Diversification Opportunities for EVS Broadcast and Samsung Electronics
0.6 | Correlation Coefficient |
Poor diversification
The 3 months correlation between EVS and Samsung is 0.6. Overlapping area represents the amount of risk that can be diversified away by holding EVS Broadcast Equipment and Samsung Electronics Co in the same portfolio, assuming nothing else is changed. The correlation between historical prices or returns on Samsung Electronics and EVS Broadcast is a relative statistical measure of the degree to which these equity instruments tend to move together. The correlation coefficient measures the extent to which returns on EVS Broadcast Equipment are associated (or correlated) with Samsung Electronics. Values of the correlation coefficient range from -1 to +1, where. The correlation of zero (0) is possible when the price movement of Samsung Electronics has no effect on the direction of EVS Broadcast i.e., EVS Broadcast and Samsung Electronics go up and down completely randomly.
Pair Corralation between EVS Broadcast and Samsung Electronics
Assuming the 90 days trading horizon EVS Broadcast Equipment is expected to generate 0.61 times more return on investment than Samsung Electronics.

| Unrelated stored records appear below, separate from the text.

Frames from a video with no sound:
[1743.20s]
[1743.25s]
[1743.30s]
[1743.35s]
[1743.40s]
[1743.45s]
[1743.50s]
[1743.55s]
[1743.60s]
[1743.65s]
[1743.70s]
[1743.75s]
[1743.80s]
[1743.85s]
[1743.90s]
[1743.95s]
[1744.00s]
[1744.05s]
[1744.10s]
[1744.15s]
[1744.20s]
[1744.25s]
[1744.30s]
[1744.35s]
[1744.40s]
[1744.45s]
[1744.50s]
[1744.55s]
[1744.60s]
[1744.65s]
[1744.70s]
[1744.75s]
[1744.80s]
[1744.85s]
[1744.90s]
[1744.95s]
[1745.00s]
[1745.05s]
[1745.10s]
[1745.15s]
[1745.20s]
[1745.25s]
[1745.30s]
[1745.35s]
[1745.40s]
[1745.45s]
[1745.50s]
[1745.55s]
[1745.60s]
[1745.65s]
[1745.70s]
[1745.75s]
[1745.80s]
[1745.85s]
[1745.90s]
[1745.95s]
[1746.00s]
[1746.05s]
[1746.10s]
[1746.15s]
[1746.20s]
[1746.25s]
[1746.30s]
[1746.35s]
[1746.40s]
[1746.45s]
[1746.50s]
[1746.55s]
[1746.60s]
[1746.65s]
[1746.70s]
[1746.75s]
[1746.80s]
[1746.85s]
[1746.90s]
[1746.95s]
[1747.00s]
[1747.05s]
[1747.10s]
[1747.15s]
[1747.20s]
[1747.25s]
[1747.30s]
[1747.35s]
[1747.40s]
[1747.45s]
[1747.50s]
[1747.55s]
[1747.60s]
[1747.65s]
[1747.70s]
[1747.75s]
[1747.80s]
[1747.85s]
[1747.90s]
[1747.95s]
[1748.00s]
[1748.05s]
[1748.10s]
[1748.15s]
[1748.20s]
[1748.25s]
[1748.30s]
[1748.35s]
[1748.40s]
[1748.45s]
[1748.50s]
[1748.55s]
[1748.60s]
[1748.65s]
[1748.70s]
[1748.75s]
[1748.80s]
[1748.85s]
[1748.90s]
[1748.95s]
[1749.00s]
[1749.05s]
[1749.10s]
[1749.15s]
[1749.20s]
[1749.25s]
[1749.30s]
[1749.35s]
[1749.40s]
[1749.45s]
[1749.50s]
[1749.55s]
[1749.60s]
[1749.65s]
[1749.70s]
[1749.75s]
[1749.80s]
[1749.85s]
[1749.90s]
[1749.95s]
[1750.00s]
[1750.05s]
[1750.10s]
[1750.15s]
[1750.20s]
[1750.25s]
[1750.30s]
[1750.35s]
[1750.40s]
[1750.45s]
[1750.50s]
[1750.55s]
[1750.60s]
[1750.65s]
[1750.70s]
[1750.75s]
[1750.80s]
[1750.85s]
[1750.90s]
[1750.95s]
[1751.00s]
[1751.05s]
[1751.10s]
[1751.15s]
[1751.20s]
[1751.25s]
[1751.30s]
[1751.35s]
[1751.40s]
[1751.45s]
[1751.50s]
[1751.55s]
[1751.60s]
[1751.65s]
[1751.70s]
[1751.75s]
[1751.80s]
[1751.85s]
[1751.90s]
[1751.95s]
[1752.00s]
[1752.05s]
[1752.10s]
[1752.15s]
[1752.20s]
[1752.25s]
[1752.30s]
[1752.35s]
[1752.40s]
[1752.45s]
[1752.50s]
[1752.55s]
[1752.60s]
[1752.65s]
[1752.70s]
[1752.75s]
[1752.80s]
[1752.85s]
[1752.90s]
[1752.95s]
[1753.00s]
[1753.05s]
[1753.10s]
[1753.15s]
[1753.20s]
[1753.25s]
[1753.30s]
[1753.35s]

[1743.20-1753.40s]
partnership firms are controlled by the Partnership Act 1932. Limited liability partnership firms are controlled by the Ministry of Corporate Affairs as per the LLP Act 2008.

However, EVS Broadcast Equipment is 1.65 times less risky than Samsung Electronics. It trades about -0.04 of its potential returns per unit of risk. Samsung Electronics Co is currently generating about -0.19 per unit of risk. If you would invest 2,953 in EVS Broadcast Equipment on September 5, 2024 and sell it today you would lose (113.00) from holding EVS Broadcast Equipment or give up 3.83% of portfolio value over 90 days.
Time Period | 3 Months [change] |
Direction | Moves Together |
Strength | Significant |
Accuracy | 98.46% |
Values | Daily Returns |
EVS Broadcast Equipment vs. Samsung Electronics Co
Performance |
Timeline |
EVS Broadcast Equipment |
Samsung Electronics |
EVS Broadcast and Samsung Electronics Volatility Contrast
Predicted Return Density |
Returns |
Pair Trading with EVS Broadcast and Samsung Electronics
The main advantage of trading using opposite EVS Broadcast and Samsung Electronics positions is that it hedges away some unsystematic risk. Because of two separate transactions, even if EVS Broadcast position performs unexpectedly, Samsung Electronics can make up some of the losses. Pair trading also minimizes risk from directional movements in the market. For example, if an entire industry or sector drops because of unexpected headlines, the short position in Samsung Electronics will offset losses from the drop in Samsung Electronics' long position.EVS Broadcast vs. Mindflair Plc | EVS Broadcast vs. Wizz Air Holdings | EVS Broadcast vs. Systemair AB | EVS Broadcast vs. iShares Physical Silver |
Samsung Electronics vs. Berkshire Hathaway | Samsung Electronics vs. Chocoladefabriken Lindt Spruengli | Samsung Electronics vs. Rockwood Realisation PLC | Samsung Electronics vs. Toyota Motor Corp |
Check out your portfolio center.Note that this page's information should be used as a complementary analysis to find the right mix of equity instruments to add to your existing portfolios or create a brand new portfolio. You can also try the Investing Opportunities module to build portfolios using our predefined set of ideas and optimize them against your investing preferences.